Why?

 

Today was... Not really that.. Well, y'know... Good.
 
Today at school my mind decided to go into 'think mode' and think about my past and what's happened over the years; alongside that would be the reasons I became depressed around 3 years ago, the death of my dearly loved one that makes me depressed every Easter or at least.. Late March & Early April.
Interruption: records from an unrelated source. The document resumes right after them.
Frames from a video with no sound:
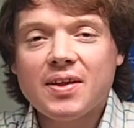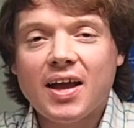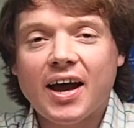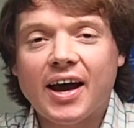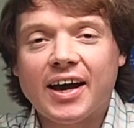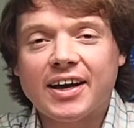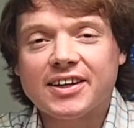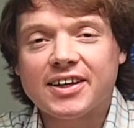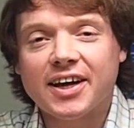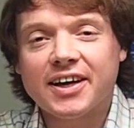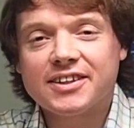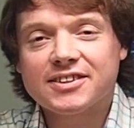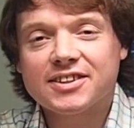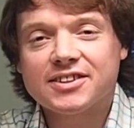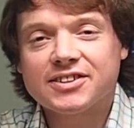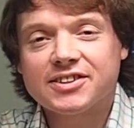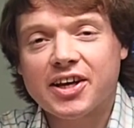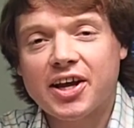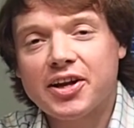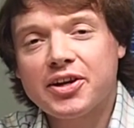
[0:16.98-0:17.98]
I'd like
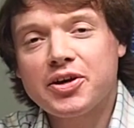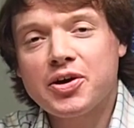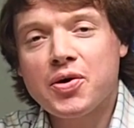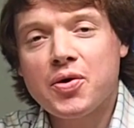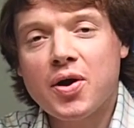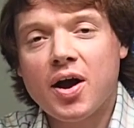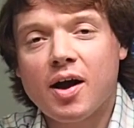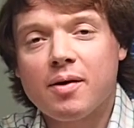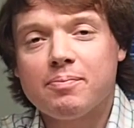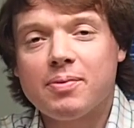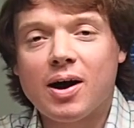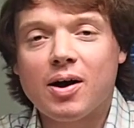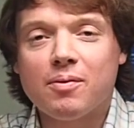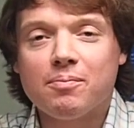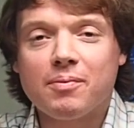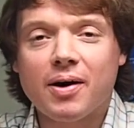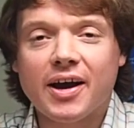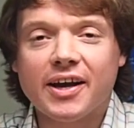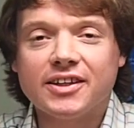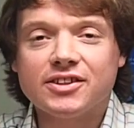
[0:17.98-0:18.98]
to tell you about
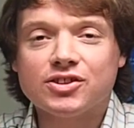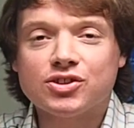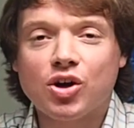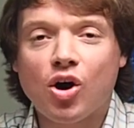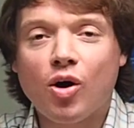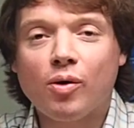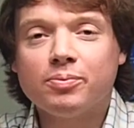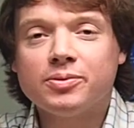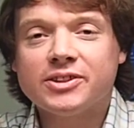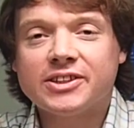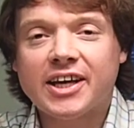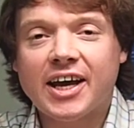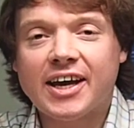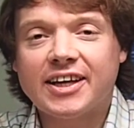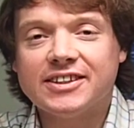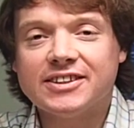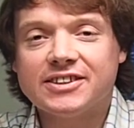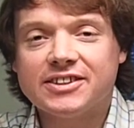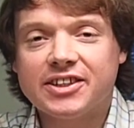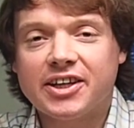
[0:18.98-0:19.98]
my top
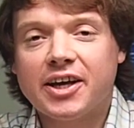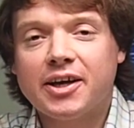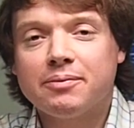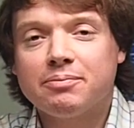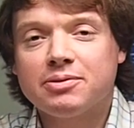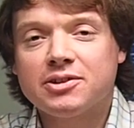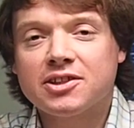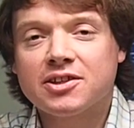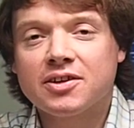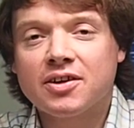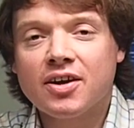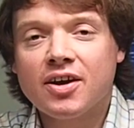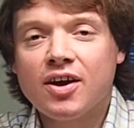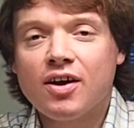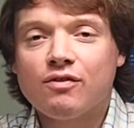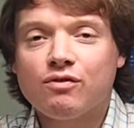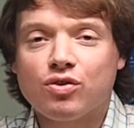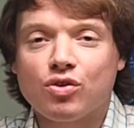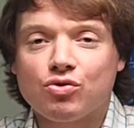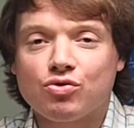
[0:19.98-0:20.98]
10 tips
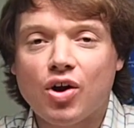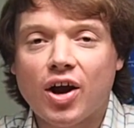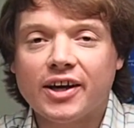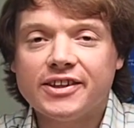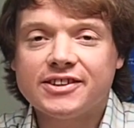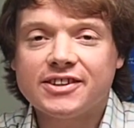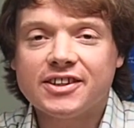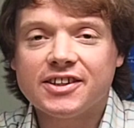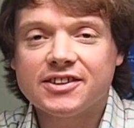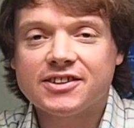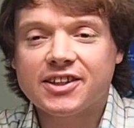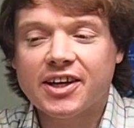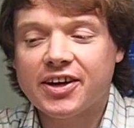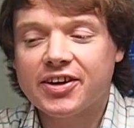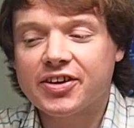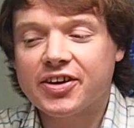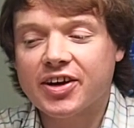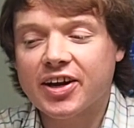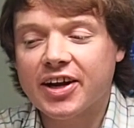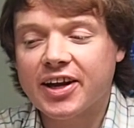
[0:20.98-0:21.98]
for writing
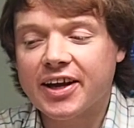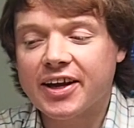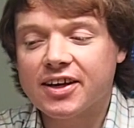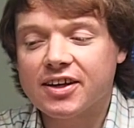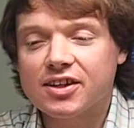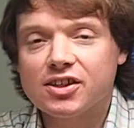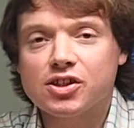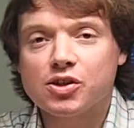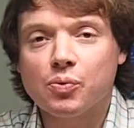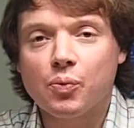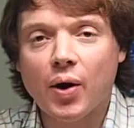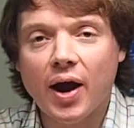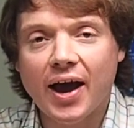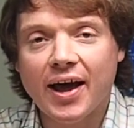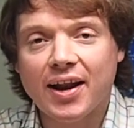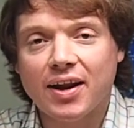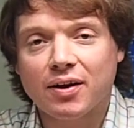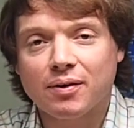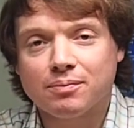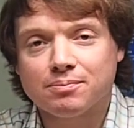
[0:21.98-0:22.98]
technical English
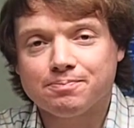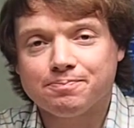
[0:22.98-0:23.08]
well.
My thoughts got so severe that I began to cry in the corner outside... Where everybody around could see... 
 
Then, when I came home I heard that my yeobo got hit by a car while riding her bike and had broken her leg and that it won't heal for 10-13 weeks T-T
 
Why does this always happen?!
 
I always have a bad day, get home to try and clear my mind, then something tradgic happens to the ones I love T-T
 
How come the week I come back from hospital visits, other bad things begin to happen to where I begin to cry in public places.
 
It's bad enough I feel insecure and unsafe out in the open.. And like a burden to many... Why this?
 
And of all times...
 
Why now?
 
 

 

Get well soon, Yeobo~

 

Comments

You must be logged in to comment
Chocochip-Ari #1
Aww I'm sorry Vince. Things may not be the best and greatest right now...but it will get a lot more better eventually. Don't stress too much dongsaeng. Hope your yeobo gets well. I'm always here for you. Sorry I haven't been able to talk to you lately. I've been busy. But anyways take care, your Noona.